- Publisher: Martech
- Platforms: Acorn Electron, BBC Micro, Commodore 64, MSX, ZX Spectrum
- Release: 1984
- Genre: Sports
- Mode: Single-player

= Eddie Kidd Jump Challenge =

1984 video game

Eddie Kidd Jump Challenge is a stunt bike video game released for the Acorn Electron, BBC Micro, Commodore 64, MSX and ZX Spectrum first released in 1984, licensed by British stunt performer, Eddie Kidd.

==Gameplay==

Acorn Electron screenshot showing a motorbike jump over cars.

The player takes the role of Eddie Kidd and must make a series of jumps. Like the real Kidd, the player must start by jumping a BMX over oil barrels and work up to jumping cars on a motorbike.

The player starts by riding away from the jump to get a big enough run up. They then must set the correct speed, correctly selecting gears, to hit the ramp with enough speed to clear the obstacles but not too much to miss the landing ramp. While in the air, the player can lean forward or back to land correctly.

==Development and release==
The game was first released in late 1984 for the ZX Spectrum published by Software Communications' Martech label.

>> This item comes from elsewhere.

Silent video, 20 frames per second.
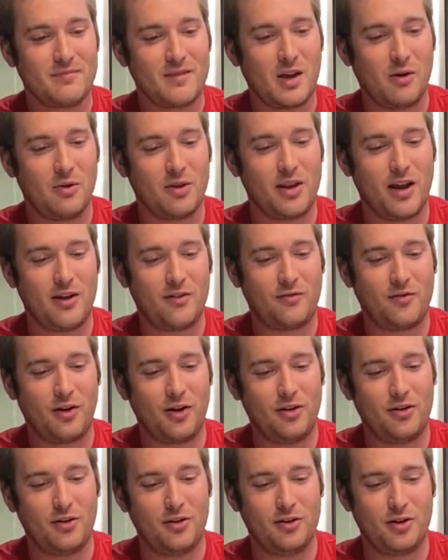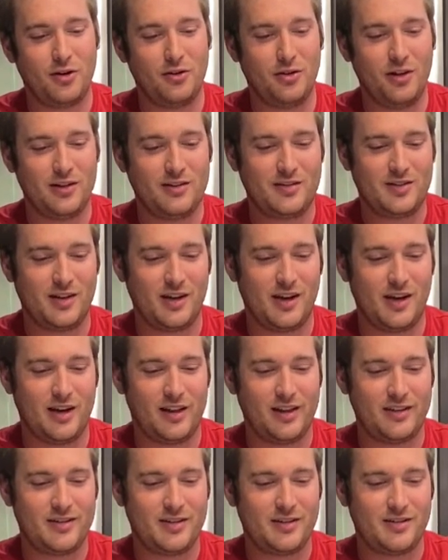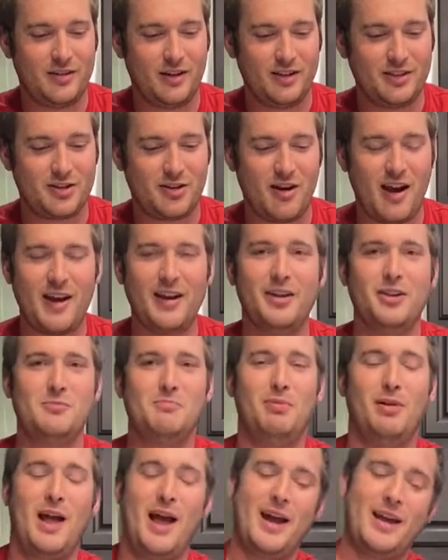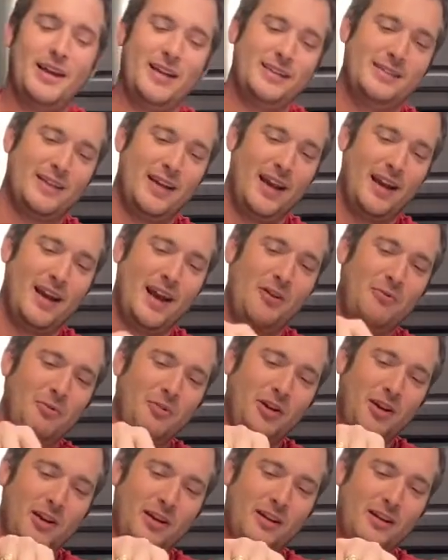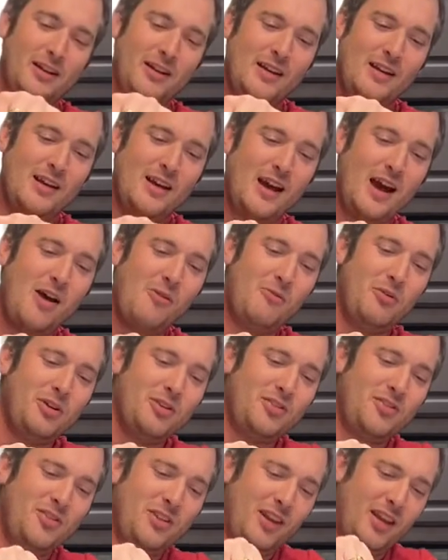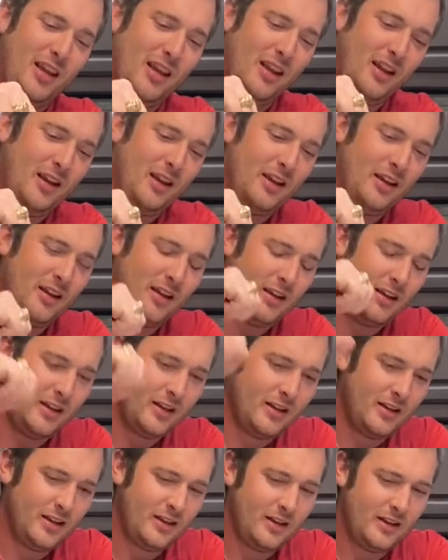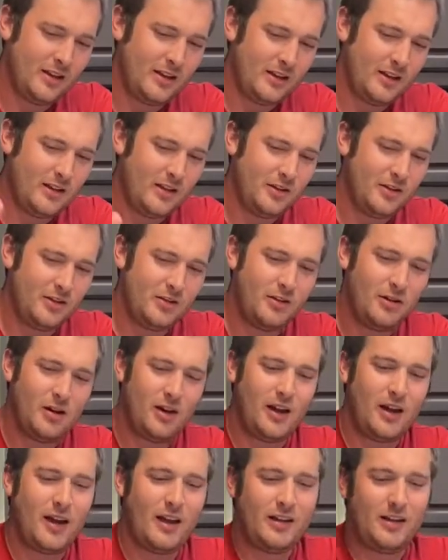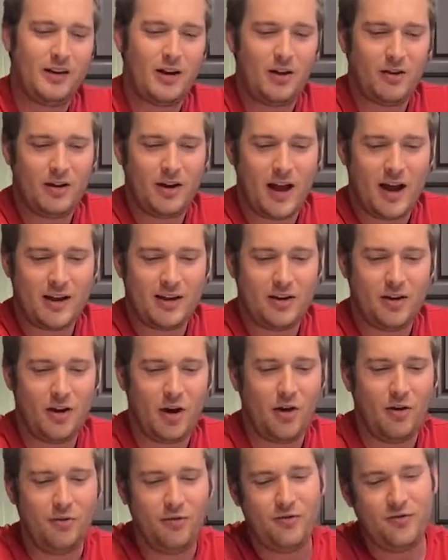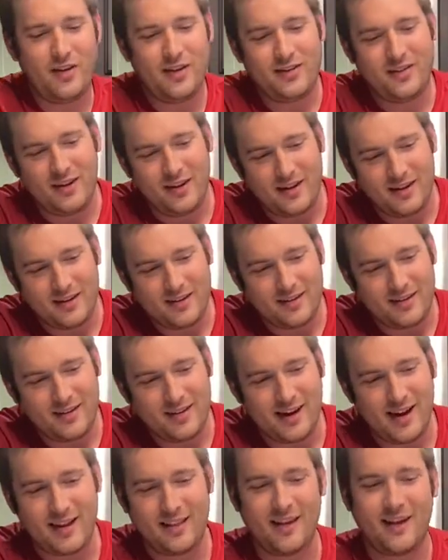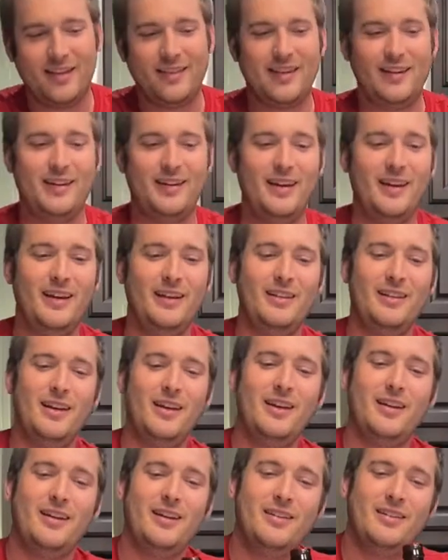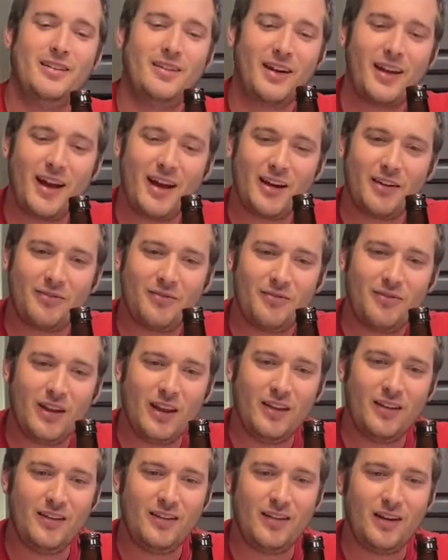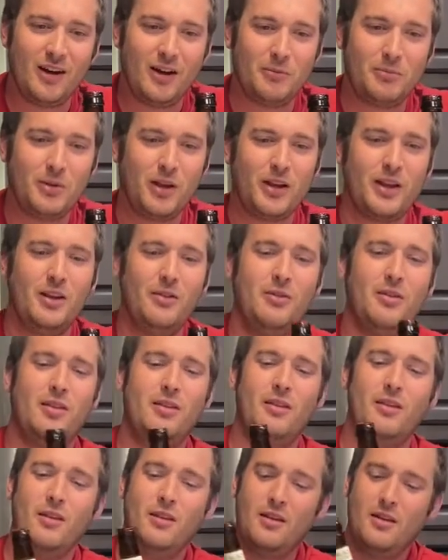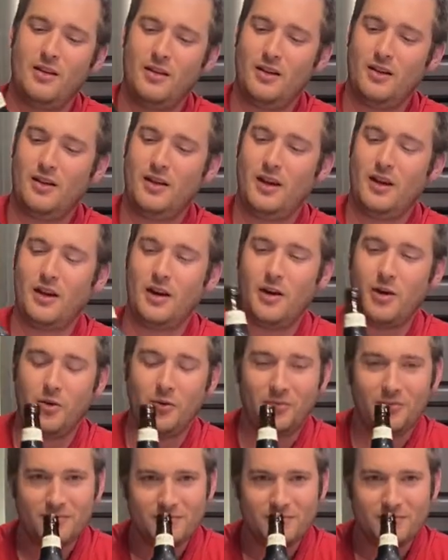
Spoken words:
without further ado, let's crack this Black and Tan. I wanna see. No fizziness. Not like the Yuengling. It doesn't kind of fizz up like you would, you know.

This version was ported to the MSX in 1985. A similar version was released for the BBC Micro and Acorn Electron and a modified version of the game (with a much more zoomed in camera angle and no on screen display) released for the Commodore 64, also in 1985.

The game cassette came with a sticker and numbered competition entry card which could be used to win prizes including BMX bikes, computers and TVs.

The game was reissued at a budget price as part of Mastertronic's Ricochet label in 1987.

==Reception==
Crash gave the game an overall score of 56% concluding it is "a good simulation, but as a game not over exciting and not particularly addictive". The difficulty curve was criticised with the early BMX-based levels, which can not be skipped, described as "a doddle" and once the skill has been mastered, the game holds no challenge. Clare Edgeley of Sinclair User agreed that having to replay the BMX section after failing the more advanced jumps "seems a waste of time" and gave a similar score of 6/10.
Computer and Video Games gave scores between 7/10 and 8/10, particularly praising the zoomed in graphics and improved sound of the Commodore 64 version calling them "superb - outshining the Spectrum game by miles".